They say a good friend listens, lends a shoulder to sop up tears, is trustworthy and dependable. Yeah, yeah those are great but this week I’ve seen that a good friend will also schlep a caramel cake from San Francisco to Seattle in her carry-on for the sole purpose of sharing it with you. Now that is a good friend.

I bit into that cake and reveled in its deep caramel flavor. Not one for baked goods that are cloyingly sweet I fell in love with its bitterness and mourned the last bite.

By the next morning I still couldn’t shake the taste. Not knowing yet what to bake but just that I needed to, I turned on the oven. I flipped through a few cookbooks but when the flavor I craved couldn’t be found I hung my head and nearly turned off the now hot oven while trying to rid myself of longing for more caramel cake. In desperation I picked a simple baking book that I admittedly didn’t reserve much hope for. As I scanned the pages the words, “Date Bread” jumped out at me and just like that I was dreaming of dates and caramel together in one tender loaf.

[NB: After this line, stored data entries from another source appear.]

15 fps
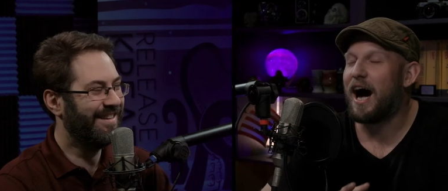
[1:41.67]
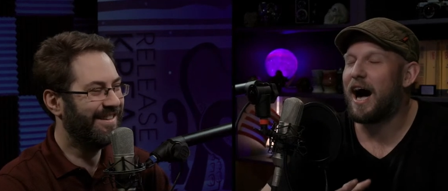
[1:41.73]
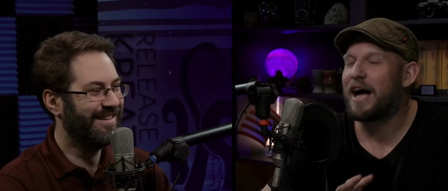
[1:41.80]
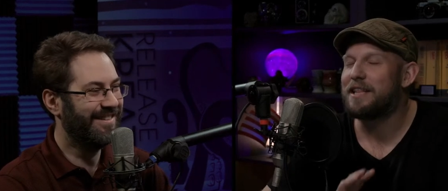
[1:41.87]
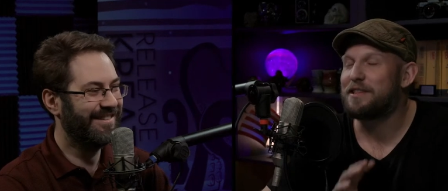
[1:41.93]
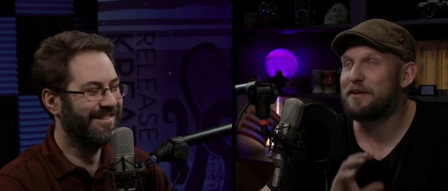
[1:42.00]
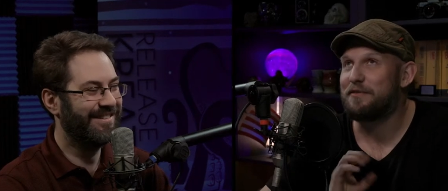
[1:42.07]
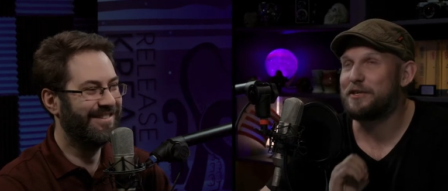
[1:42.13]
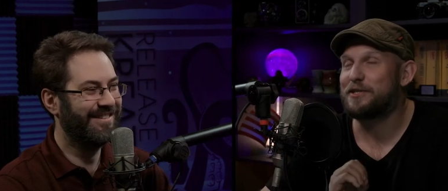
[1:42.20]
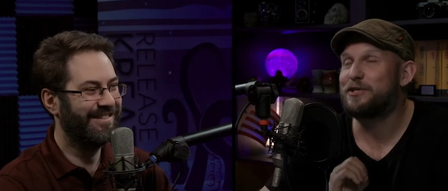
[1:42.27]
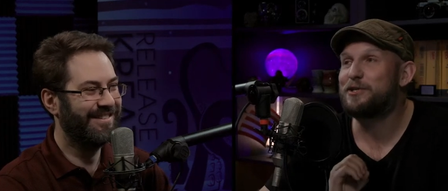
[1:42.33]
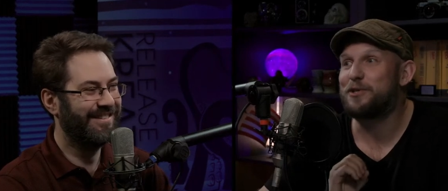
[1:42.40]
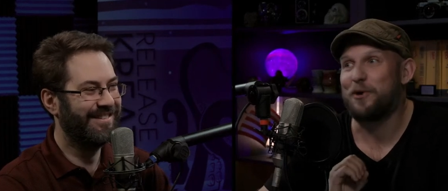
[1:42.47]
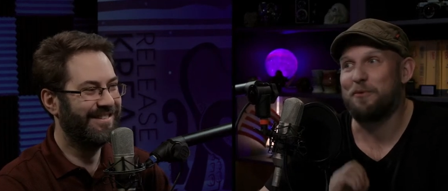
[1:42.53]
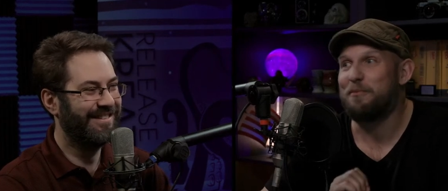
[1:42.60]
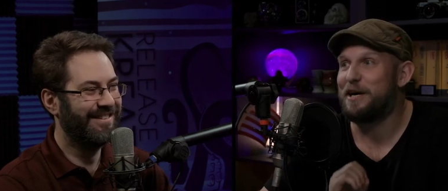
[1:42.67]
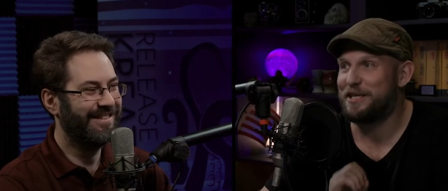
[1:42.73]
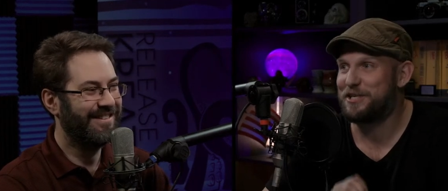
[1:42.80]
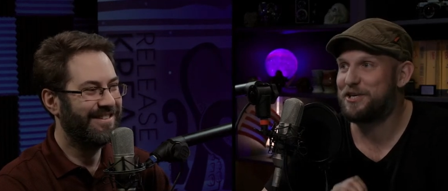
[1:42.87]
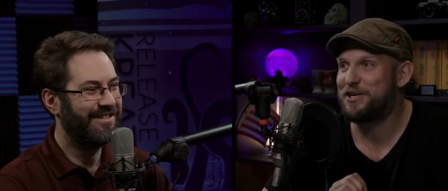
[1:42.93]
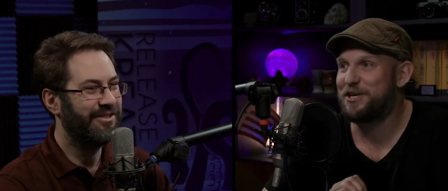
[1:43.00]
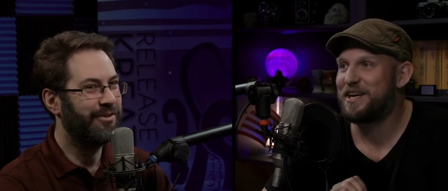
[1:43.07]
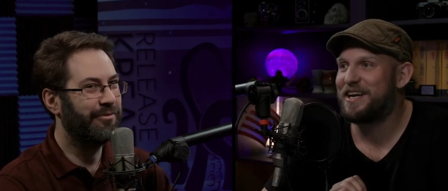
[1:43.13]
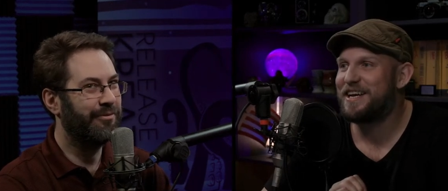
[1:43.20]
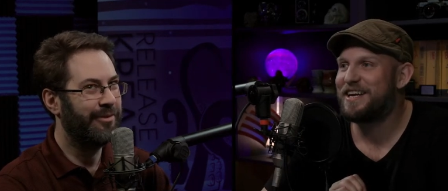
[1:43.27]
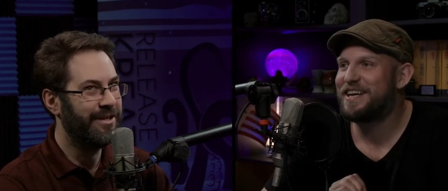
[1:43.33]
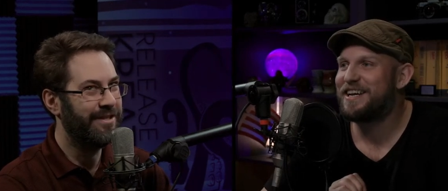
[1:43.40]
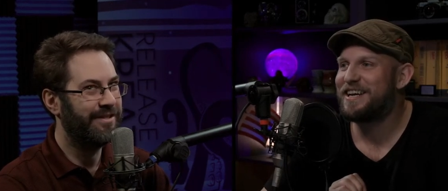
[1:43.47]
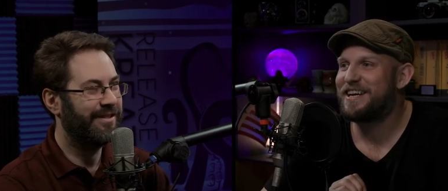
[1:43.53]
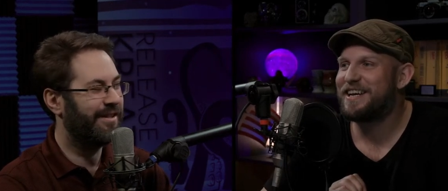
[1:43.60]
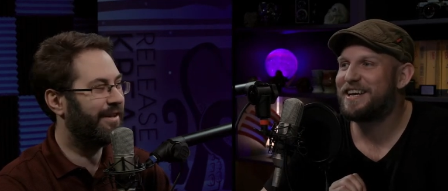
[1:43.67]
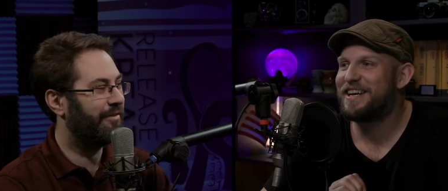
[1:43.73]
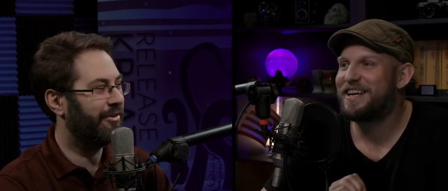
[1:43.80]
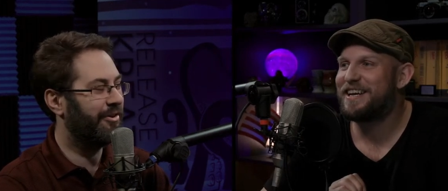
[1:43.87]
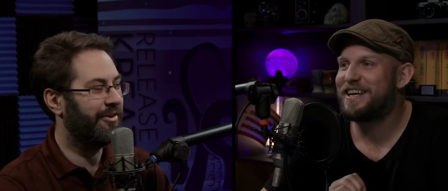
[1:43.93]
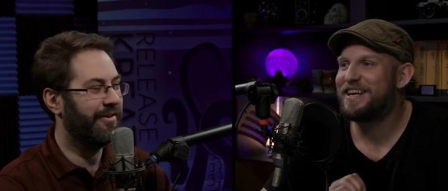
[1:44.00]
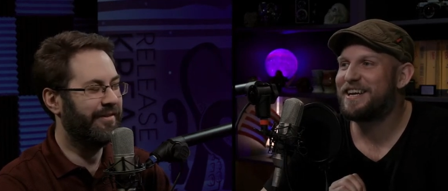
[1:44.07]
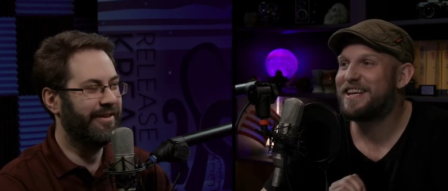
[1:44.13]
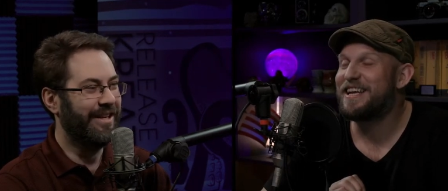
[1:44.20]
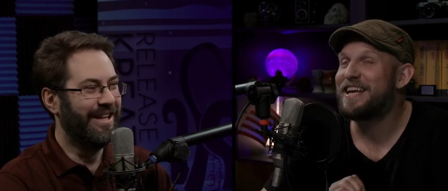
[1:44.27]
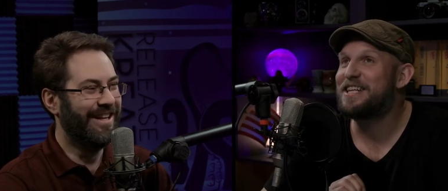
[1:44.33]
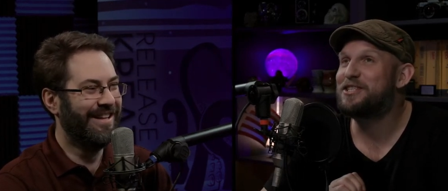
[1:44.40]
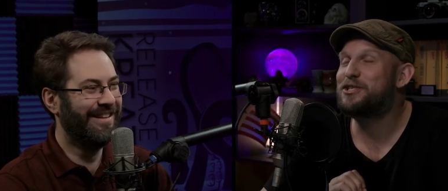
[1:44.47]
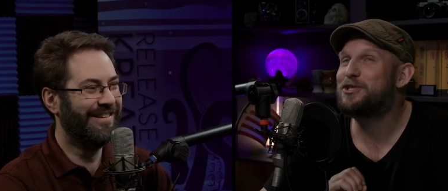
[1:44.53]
Speaker 1: I love it so much.
Speaker 2: There's a reason I haven't heard of it. It's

In a pan I swirled flakes of white sugar until it puddled and melted, bubbled and spurted before becoming a pool of a molten deep copper liquid. Smoke rose from the pan and lifted with it a scent of a nearly burnt sugar – my favorite place to bring caramel. Hot water was added and then chopped dates. I held my breath as the cake no longer held any association with the original recipe except that there were dates involved.

The batter was the most unusual and brilliant rust color – the same that stops me as I walk past Fall leaves that have just turned.

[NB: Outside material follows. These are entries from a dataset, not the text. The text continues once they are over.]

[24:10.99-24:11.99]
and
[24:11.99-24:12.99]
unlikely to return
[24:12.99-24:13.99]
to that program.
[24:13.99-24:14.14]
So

I sat by the oven with the light illuminating the cake hoping for lift, for edges that gently pull from the sides and for the bitter caramel to permeate the entire loaf.

“Success!” I declared as I pulled the cake from the oven. While warm I poured more caramel on top which then proceeded to harden and crackle – which was not exactly the plan. We didn’t let the first cake go to waste but the next day more cream was added and butter melted in until a deep glaze filled out the cake beautifully.

Ivy and I eagerly ate a still-warm piece and she too declared it a success by licking her plate and saying, “Dis is yummy, mama!”

We shared with the boys before I wrapped up a little piece for my friend. While I didn’t have to travel to San Francisco and back to share this cake with her I think she still appreciated it all the same.

 

Salted Caramel Date Loaf

adapted to the point of being unrecognizable from Jim Fobel’s Old-Fashioned Baking Book: Recipes from an American Childhood

 1 cup sugar

1 cup (about 6 ounces) chopped and pitted dates

1 cup hot water

6 tablespoons butter

1 1/2 cups flour

1 teaspoon baking soda

3/4 teaspoon kosher salt

1 large egg

1 teaspoon vanilla extract

 

For the glaze:

2 tablespoons butter

1/4 cup dark brown sugar

1/4 cup heavy cream

 

1/4 teaspoon (or so) good sea salt, for finishing

 

Cake:

 

Grease an 8 1/2″ x 4 1/2 ” loaf pan and pre-heat your oven to 350*F.

 

In a medium sauce pan melt the sugar until deeply caramelized and just starting to smoke. The caramel should be deep amber in color and smell sweet with a bit of bitterness. Stir the sugar around gently until it all is melted and caramelized. Turn off the heat and carefully add the water, chopped dates and butter. Stir everything together until well combined. If the caramel hardens just return the pan to low heat until it all melts. Let this mixture sit for 15 minutes.

 

Add the caramel mixture to a large bowl. To that add the flour, salt and baking soda. Stir until just combined before adding the egg and vanilla extract. Mix well.

 

Pour the batter into the prepared loaf pan and bake for 45-50 minutes or until a toothpick inserted in the middle of the cake comes out clean.

 

While the cake is still warm and in the pan make the glaze by melting the butter and the brown sugar together in a sauce pan over medium heat. Once the sugar and butter have melted add the cream and stir until combined.

 

Using a skewer or a toothpick poke holes all over the top of the still-warm loaf. Pour the hot caramel glaze over the top.

 

Let the glaze settle into the cake for 10 minutes before removing it from the pan and letting it cool on a wire rack.

 

Top the glazed cake with a sprinkle of sea salt – any nice crunchy salt will do.

 

As with most cakes this one is best the day after baking.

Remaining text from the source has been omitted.